#### [EXERCISE DESCRIPTION]
Each record should be given again exactly as it appears, with no image included.

________

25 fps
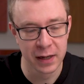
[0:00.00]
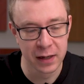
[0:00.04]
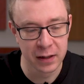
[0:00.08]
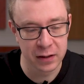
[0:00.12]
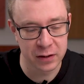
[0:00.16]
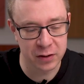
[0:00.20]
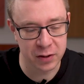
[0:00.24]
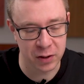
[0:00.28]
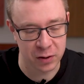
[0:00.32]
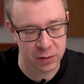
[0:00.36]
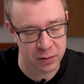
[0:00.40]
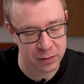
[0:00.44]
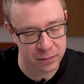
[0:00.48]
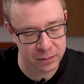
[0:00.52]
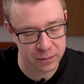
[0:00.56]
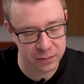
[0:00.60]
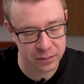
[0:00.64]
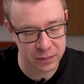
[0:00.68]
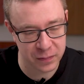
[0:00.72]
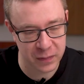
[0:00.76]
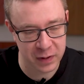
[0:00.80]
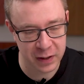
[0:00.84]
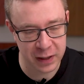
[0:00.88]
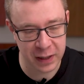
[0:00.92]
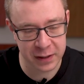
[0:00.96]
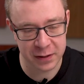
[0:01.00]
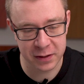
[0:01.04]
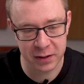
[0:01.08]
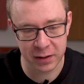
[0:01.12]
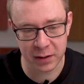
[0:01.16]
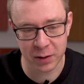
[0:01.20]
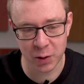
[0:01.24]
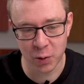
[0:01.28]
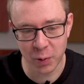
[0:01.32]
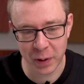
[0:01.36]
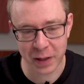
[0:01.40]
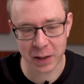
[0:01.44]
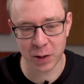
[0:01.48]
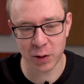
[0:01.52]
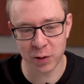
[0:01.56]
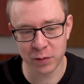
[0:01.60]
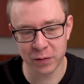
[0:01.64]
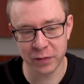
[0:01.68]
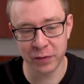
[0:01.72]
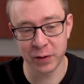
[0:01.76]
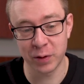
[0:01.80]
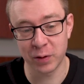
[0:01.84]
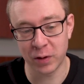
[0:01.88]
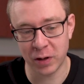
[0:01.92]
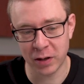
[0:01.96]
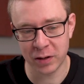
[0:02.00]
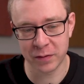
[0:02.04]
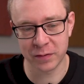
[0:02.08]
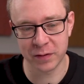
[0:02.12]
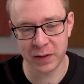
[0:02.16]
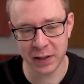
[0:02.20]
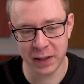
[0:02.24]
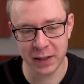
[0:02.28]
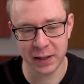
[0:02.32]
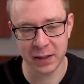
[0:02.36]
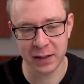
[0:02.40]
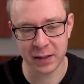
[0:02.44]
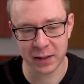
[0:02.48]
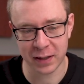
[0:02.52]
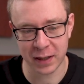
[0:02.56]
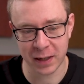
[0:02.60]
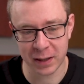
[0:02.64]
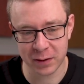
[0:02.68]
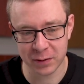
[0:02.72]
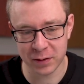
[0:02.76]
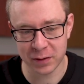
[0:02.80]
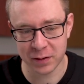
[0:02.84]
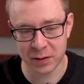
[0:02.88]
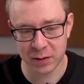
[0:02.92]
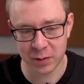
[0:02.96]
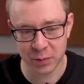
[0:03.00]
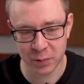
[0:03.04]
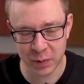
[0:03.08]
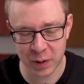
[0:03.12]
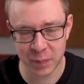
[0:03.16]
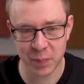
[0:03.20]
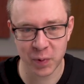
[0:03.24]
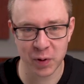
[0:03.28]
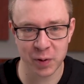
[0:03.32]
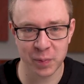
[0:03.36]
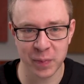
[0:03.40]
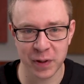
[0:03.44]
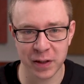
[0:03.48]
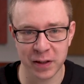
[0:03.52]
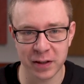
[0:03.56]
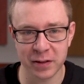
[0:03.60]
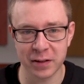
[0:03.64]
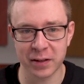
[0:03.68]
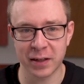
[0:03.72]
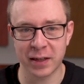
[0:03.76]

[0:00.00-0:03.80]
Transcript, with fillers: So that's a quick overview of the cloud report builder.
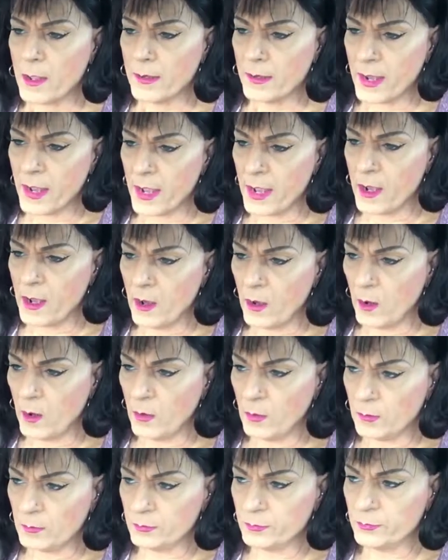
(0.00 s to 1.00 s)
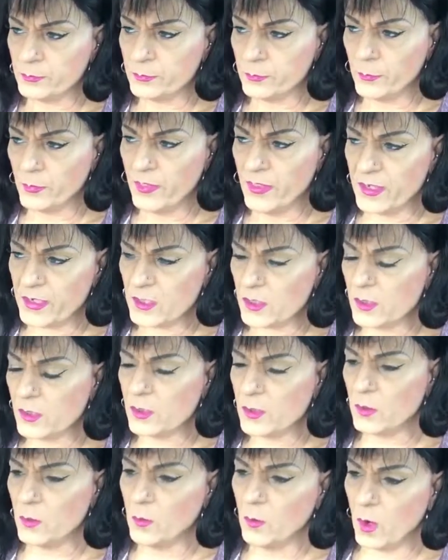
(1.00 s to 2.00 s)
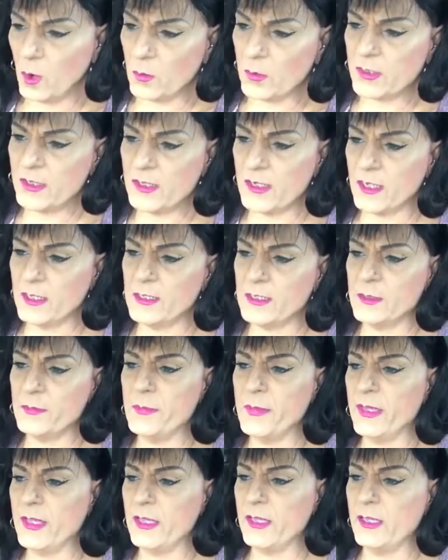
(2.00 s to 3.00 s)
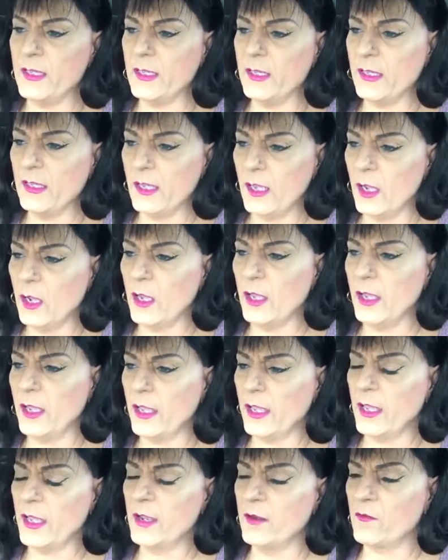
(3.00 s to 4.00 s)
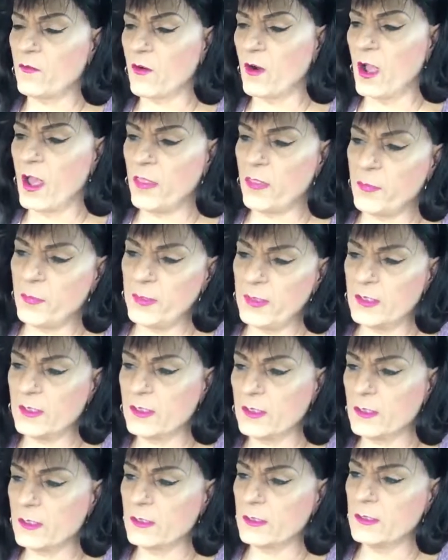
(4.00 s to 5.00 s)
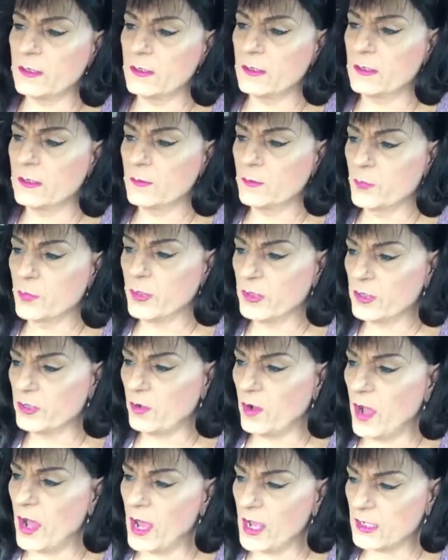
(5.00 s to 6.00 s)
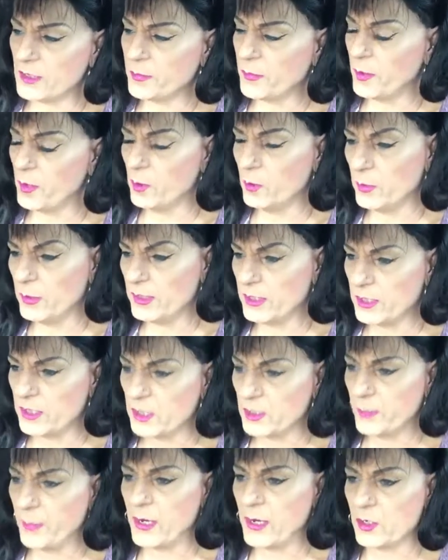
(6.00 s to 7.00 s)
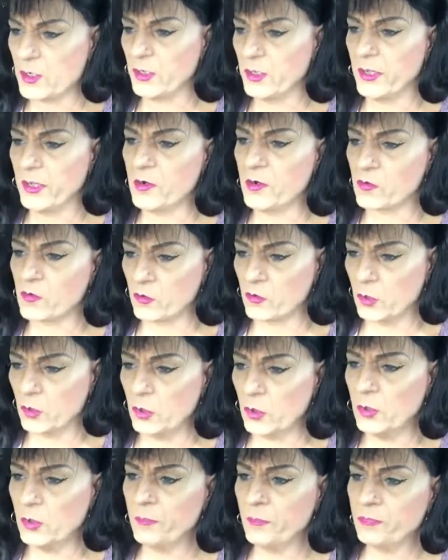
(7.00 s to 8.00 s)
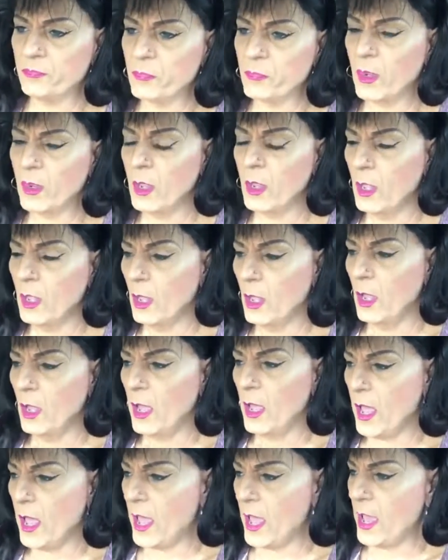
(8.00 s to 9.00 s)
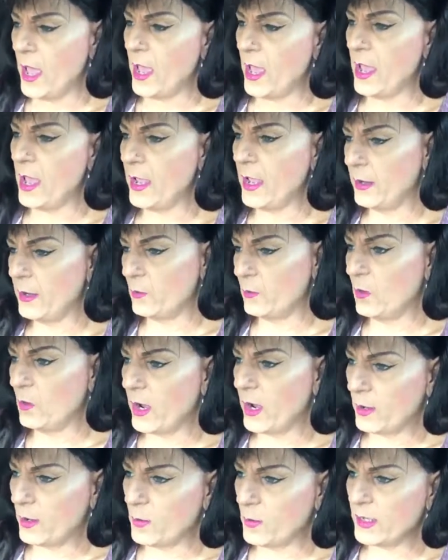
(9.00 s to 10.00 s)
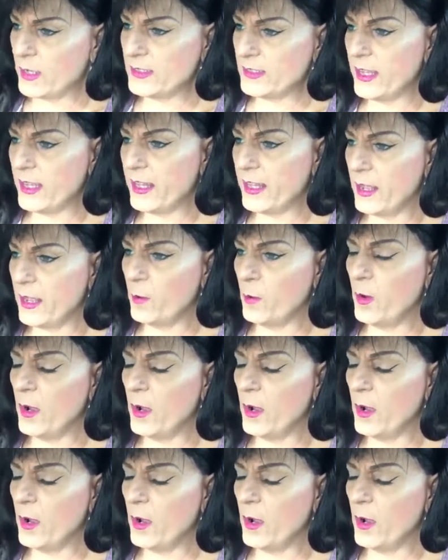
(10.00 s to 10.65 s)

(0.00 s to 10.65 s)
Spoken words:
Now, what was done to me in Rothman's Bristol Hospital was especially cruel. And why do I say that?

________

#### [SOLVED EXERCISE]
25 fps
[0:00.00]
[0:00.04]
[0:00.08]
[0:00.12]
[0:00.16]
[0:00.20]
[0:00.24]
[0:00.28]
[0:00.32]
[0:00.36]
[0:00.40]
[0:00.44]
[0:00.48]
[0:00.52]
[0:00.56]
[0:00.60]
[0:00.64]
[0:00.68]
[0:00.72]
[0:00.76]
[0:00.80]
[0:00.84]
[0:00.88]
[0:00.92]
[0:00.96]
[0:01.00]
[0:01.04]
[0:01.08]
[0:01.12]
[0:01.16]
[0:01.20]
[0:01.24]
[0:01.28]
[0:01.32]
[0:01.36]
[0:01.40]
[0:01.44]
[0:01.48]
[0:01.52]
[0:01.56]
[0:01.60]
[0:01.64]
[0:01.68]
[0:01.72]
[0:01.76]
[0:01.80]
[0:01.84]
[0:01.88]
[0:01.92]
[0:01.96]
[0:02.00]
[0:02.04]
[0:02.08]
[0:02.12]
[0:02.16]
[0:02.20]
[0:02.24]
[0:02.28]
[0:02.32]
[0:02.36]
[0:02.40]
[0:02.44]
[0:02.48]
[0:02.52]
[0:02.56]
[0:02.60]
[0:02.64]
[0:02.68]
[0:02.72]
[0:02.76]
[0:02.80]
[0:02.84]
[0:02.88]
[0:02.92]
[0:02.96]
[0:03.00]
[0:03.04]
[0:03.08]
[0:03.12]
[0:03.16]
[0:03.20]
[0:03.24]
[0:03.28]
[0:03.32]
[0:03.36]
[0:03.40]
[0:03.44]
[0:03.48]
[0:03.52]
[0:03.56]
[0:03.60]
[0:03.64]
[0:03.68]
[0:03.72]
[0:03.76]

[0:00.00-0:03.80]
Transcript, with fillers: So that's a quick overview of the cloud report builder.
(0.00 s to 1.00 s)
(1.00 s to 2.00 s)
(2.00 s to 3.00 s)
(3.00 s to 4.00 s)
(4.00 s to 5.00 s)
(5.00 s to 6.00 s)
(6.00 s to 7.00 s)
(7.00 s to 8.00 s)
(8.00 s to 9.00 s)
(9.00 s to 10.00 s)
(10.00 s to 10.65 s)

(0.00 s to 10.65 s)
Spoken words:
Now, what was done to me in Rothman's Bristol Hospital was especially cruel. And why do I say that?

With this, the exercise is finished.